This weakness describes a case where an application incorrectly handles session identifiers when establishing new sessions.

Created: May 17, 2014
Latest Update: August 6, 2015

Table of Content

  1. Description
  2. Potential impact
  3. Attack patterns
  4. Affected software
  5. Severity and CVSS Scoring
  6. Mitigations
  7. References

1. Description

Session fixation vulnerability arises in multiuser environments and is common for applications that authenticate users using a single token called session. This weakness is commonly observed in the following cases:

  1. The web application does not destroy existing session when the user logs off. An attacker can use the same identifier to gain access to session, which is associated with the existing user,
  2. The web application does not generate new session identifier for every logon event. An attacker can force a victim to use known session identifier and gain access to victim’s account once the session token is associated with the account,
  3. The web application uses predictable session identifiers. An attacker can predict or brute-force session identifier and gain access to existing sessions.

This weakness can be introduced during design or implementation phase of software development process. Depending on the attack vector the session token can be stolen or predicted by the attacker using other vulnerabilities in software, such as cross-site scripting, directory traversal (when session data are stored in files in insecure manner), SQL injection (when session data are stored in database or files).

If application delivers session identifier to the browser using HTTP GET request (e.g. URL), it can be transmitted to a third-party websites via HTTP Referrer browser header and stored in log files and visitor statistics of different tracking systems.

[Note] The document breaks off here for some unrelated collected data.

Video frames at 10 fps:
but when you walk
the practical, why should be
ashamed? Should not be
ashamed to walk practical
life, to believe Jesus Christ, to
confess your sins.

Examples of vulnerable code
Let’s have a look at the following code in PHP:

  1. <?php
  2. $SessionID = md5($UserLogin);
  3. if (empty($_COOKIE["SESSION_ID"]))
  4.         setcookie("SESSION_ID",$SessionID);
  5. if ($_COOKIE["SESSION_ID"] == $SessionID):
  6.         echo "Hello ".$UserLogin;
  7. else:
  8.         echo "Please, enter your credentials";
  9. endif;
  10. ?>

The code above uses predictable session identifier solely based on username. An attacker, who knows username of the victim, can forge the cookie and successfully authenticate against the web application.

2. Potential impact

A remote attacker can gain access to victim’s session and perform arbitrary actions with privileges of the user within the compromised session.

3. Attack patterns

The following CAPEC (Common Attack Pattern Enumeration and Classification) vectors are related to Session Fixation weakness:


In alternative WASC Threat Classification this weakness is described as an attack technique under WASC-37 (Session Fixation).

4. Affected software

Any multiuser web application that uses sessions to identify users is potentially vulnerable to this weakness.

5. Severity and CVSS Scoring

This weakness should be scored depending on the maximum possible impact and other factors and functionality of the web application. It is usually scored with medium access complexity due to need of victim interaction or other actions, such as brute-force attack.

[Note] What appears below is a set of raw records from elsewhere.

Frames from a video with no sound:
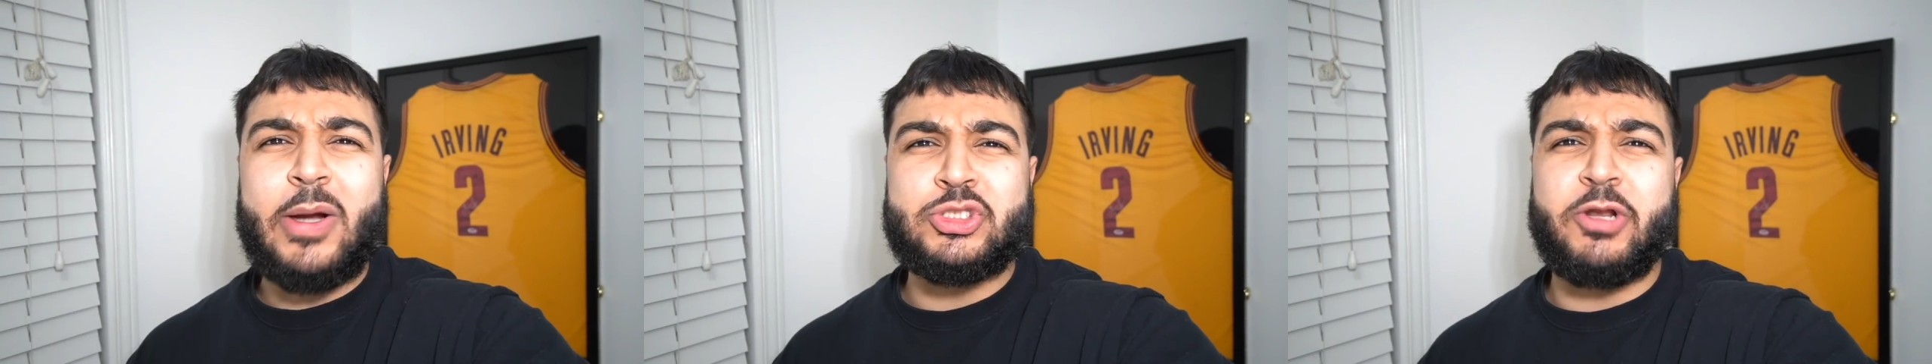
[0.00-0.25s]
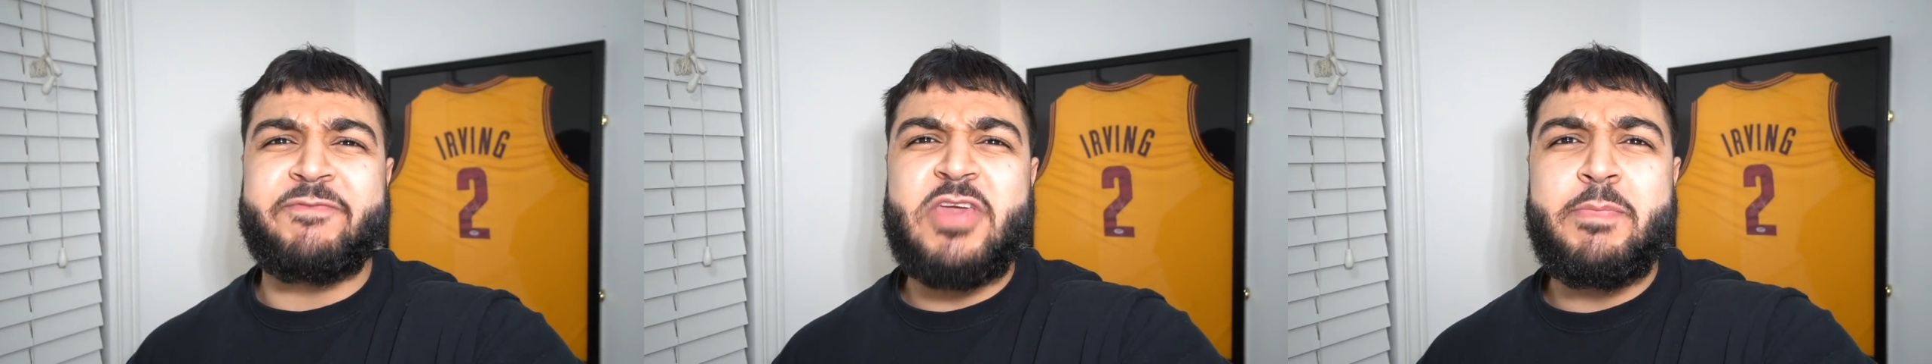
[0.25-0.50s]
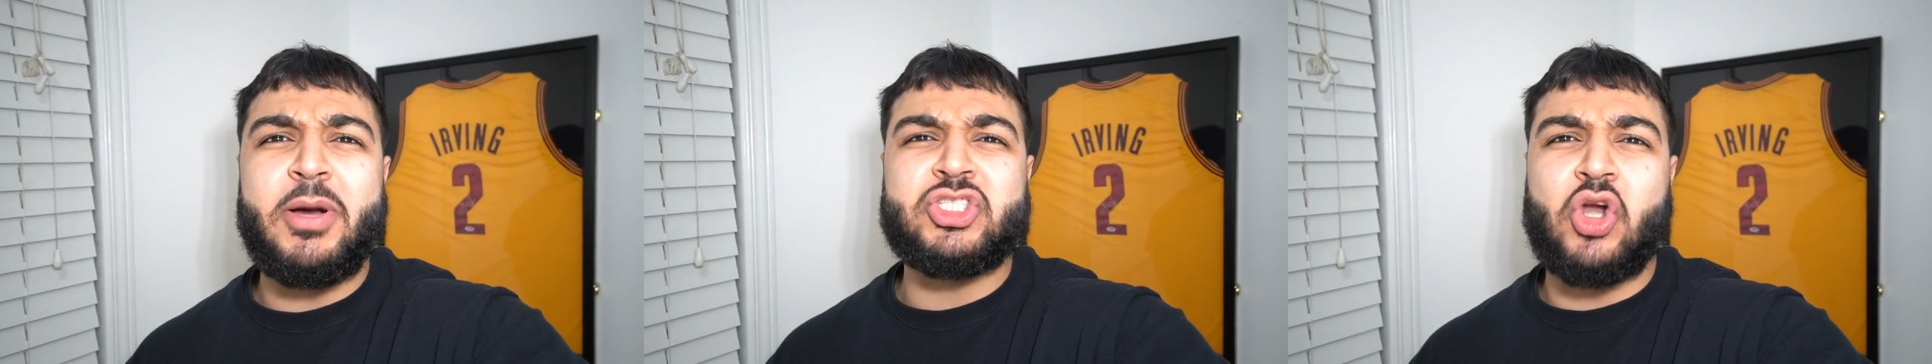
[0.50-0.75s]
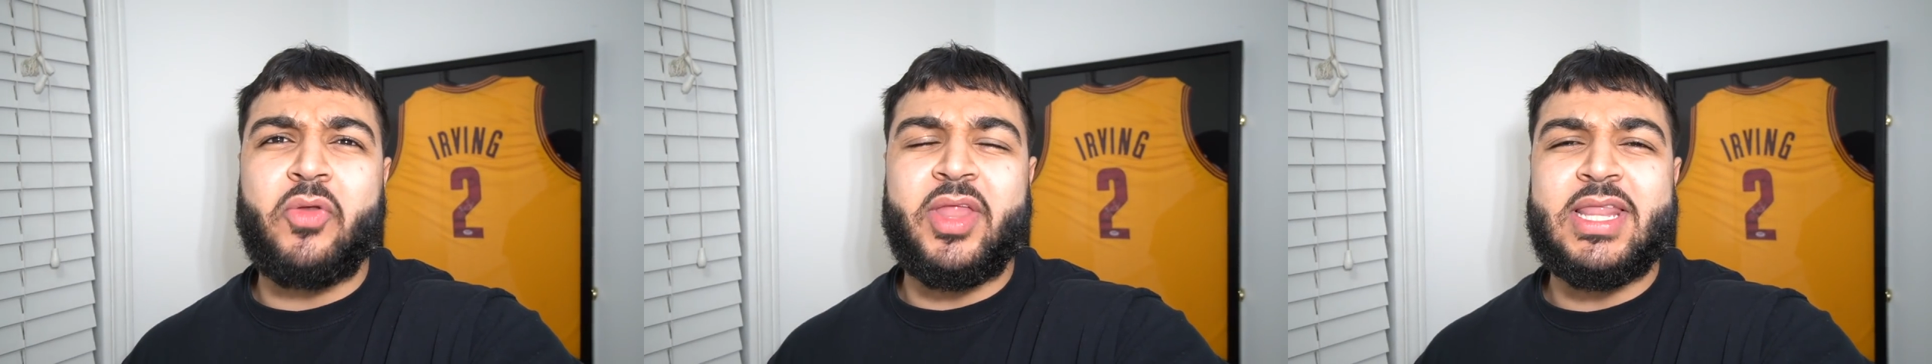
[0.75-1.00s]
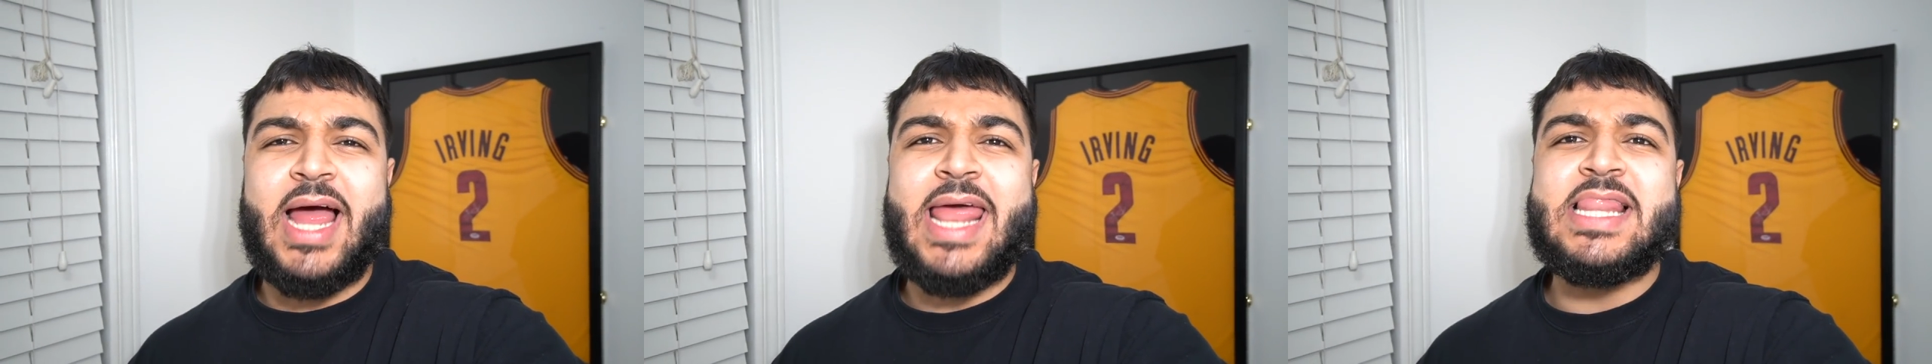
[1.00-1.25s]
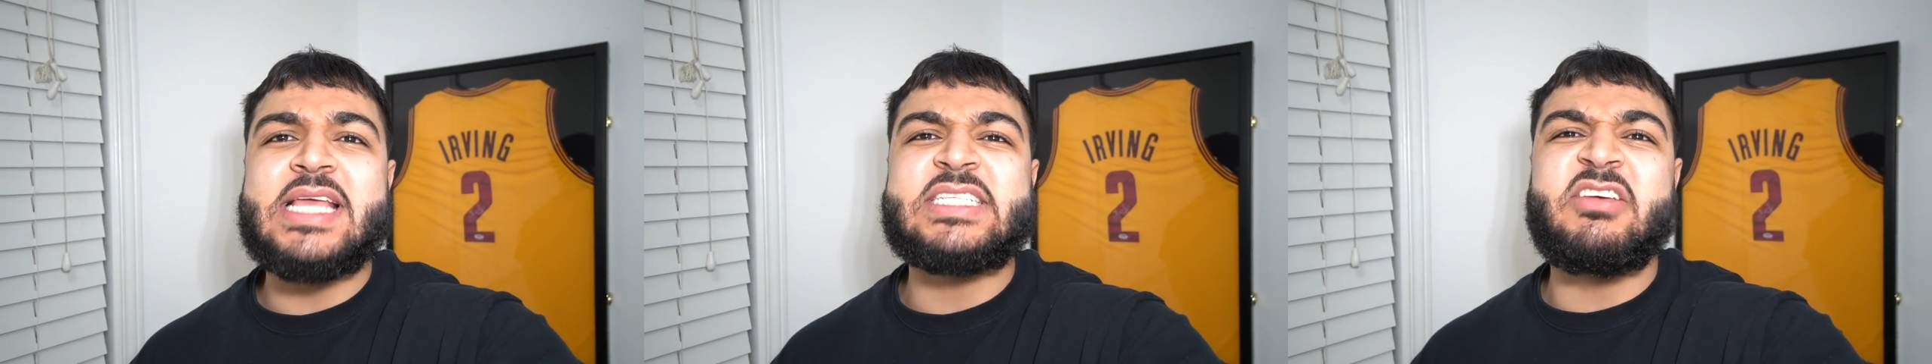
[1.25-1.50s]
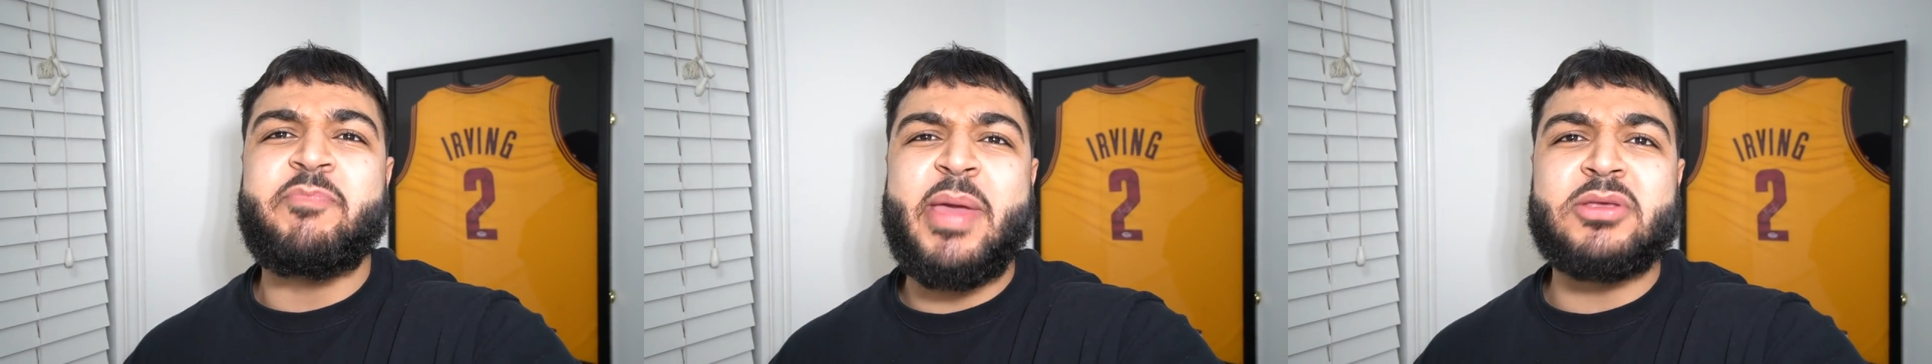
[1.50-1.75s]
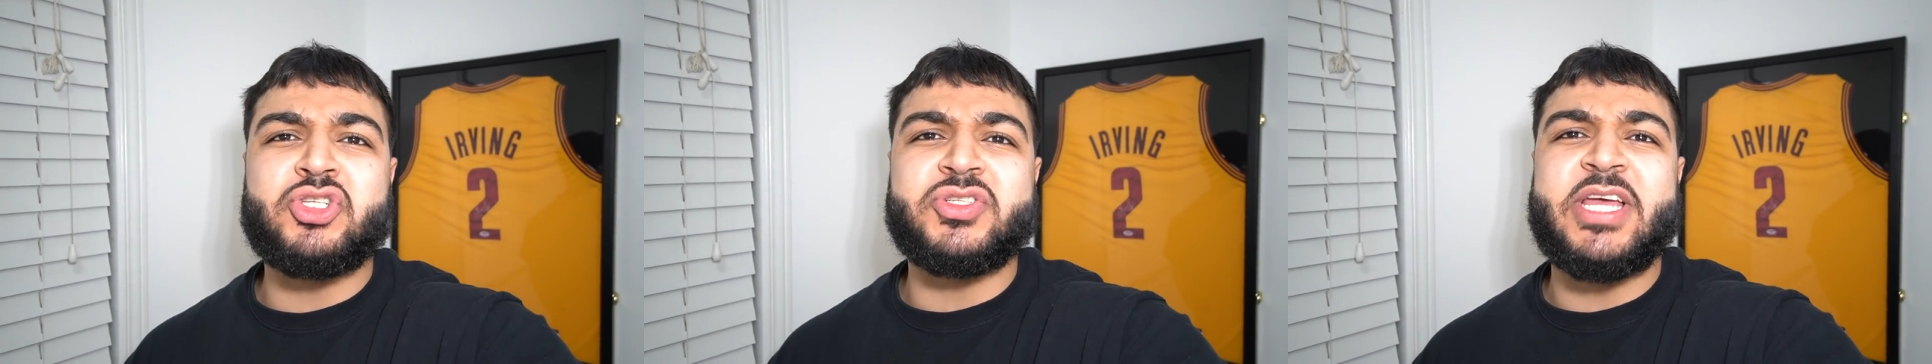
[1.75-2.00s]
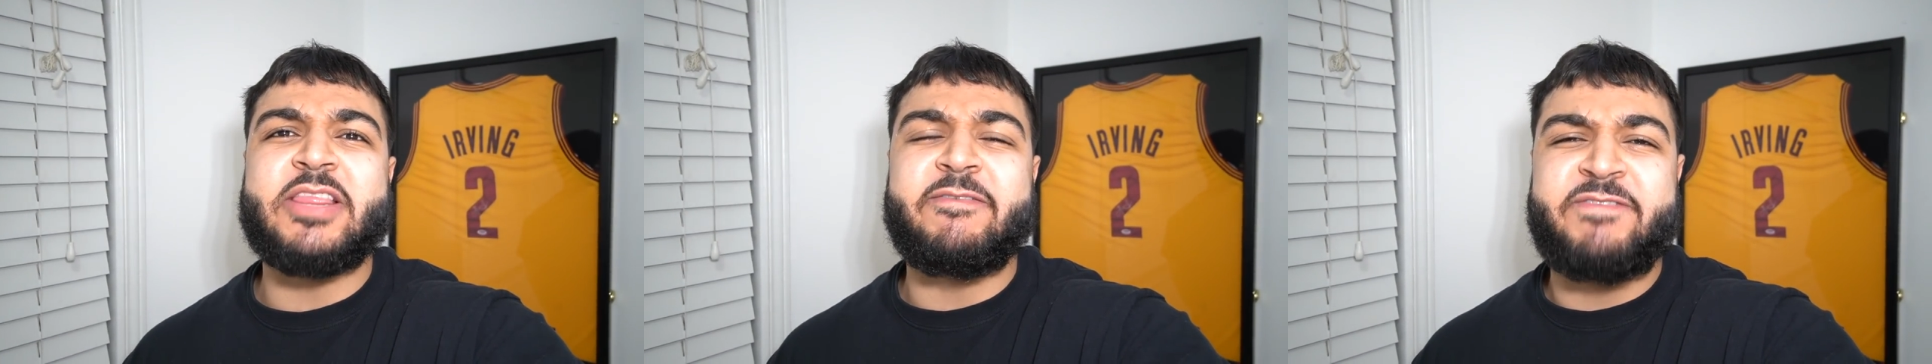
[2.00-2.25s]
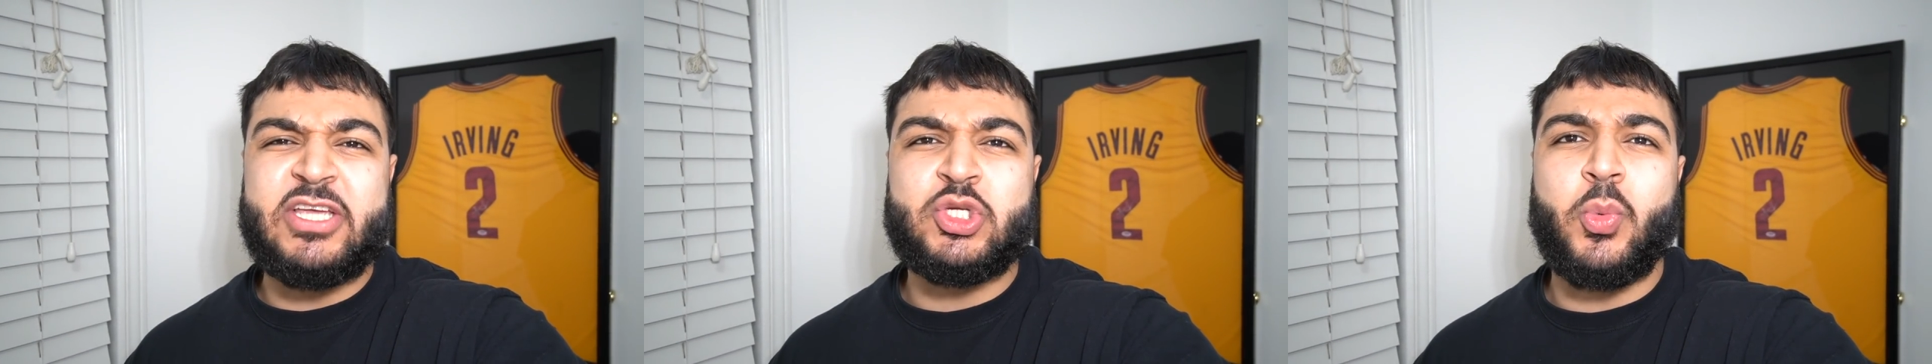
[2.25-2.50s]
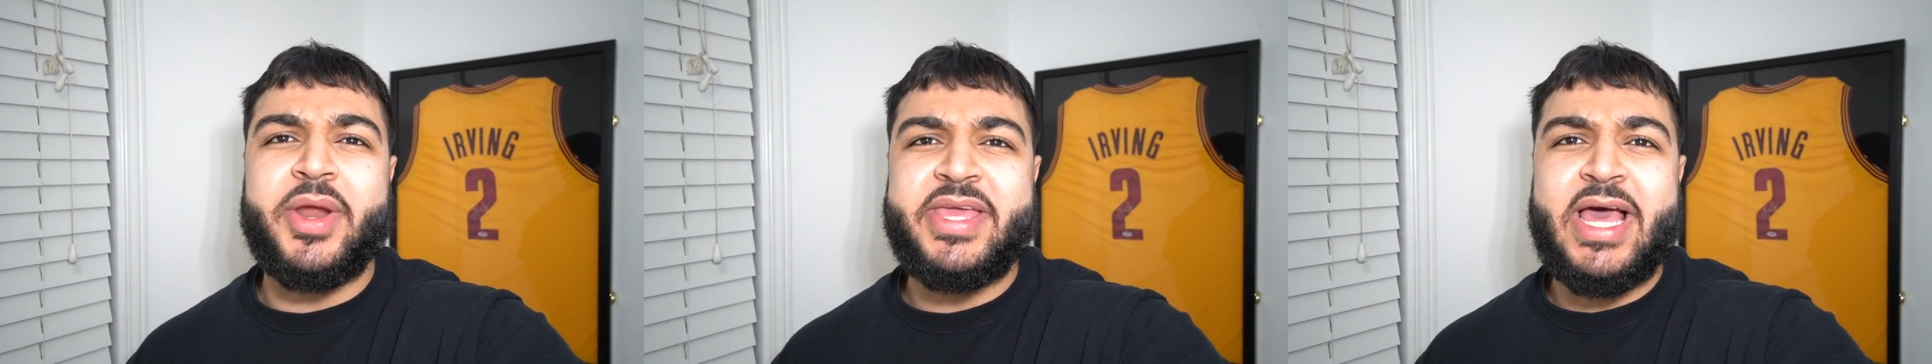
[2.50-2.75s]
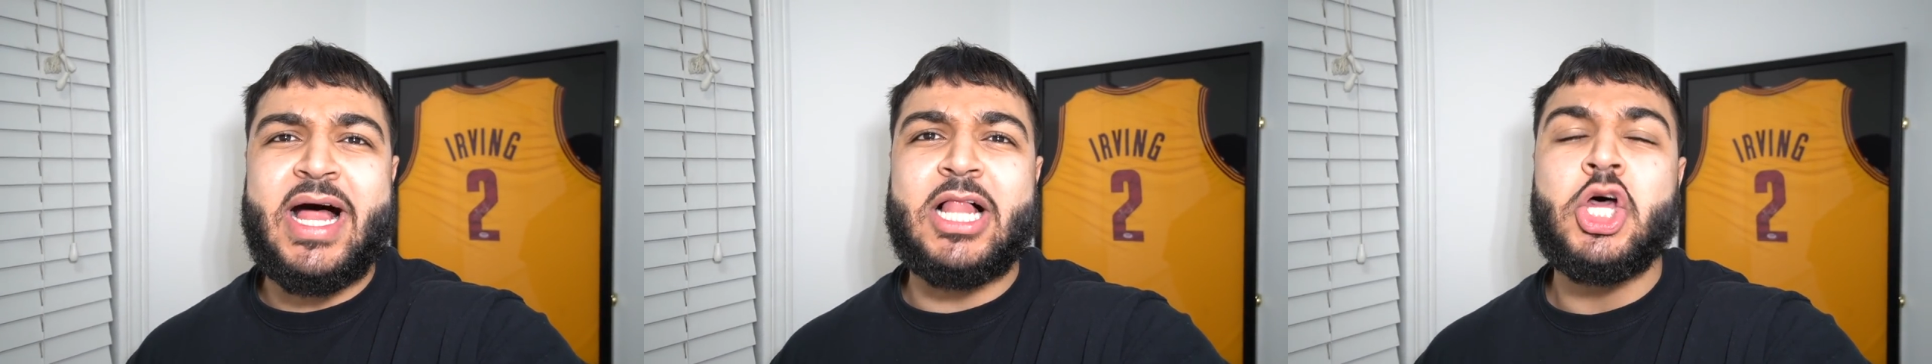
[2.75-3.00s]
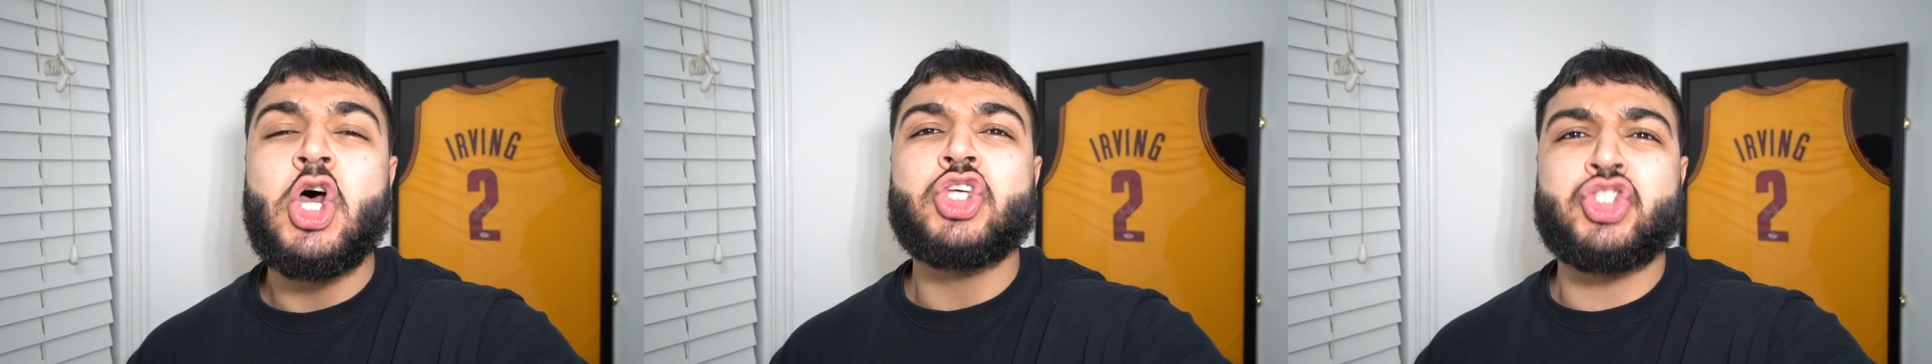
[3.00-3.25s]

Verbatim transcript: right, so the V-Bucks are on the line. Let's see if Bansters can get the victory royale.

If an attacker is able to gain administrative privileges this weakness should be scored as:
6.8 (AV:N/AC:M/Au:N/C:P/I:P/A:P) - Medium severity.

In case of information disclosure the score will be:
4.3 (AV:N/AC:M/Au:N/C:P/I:N/A:N) - Medium severity.

6. Mitigations

Session fixation vulnerability can be mitigated through source code modification only. It is almost impossible to use WAF for this purpose.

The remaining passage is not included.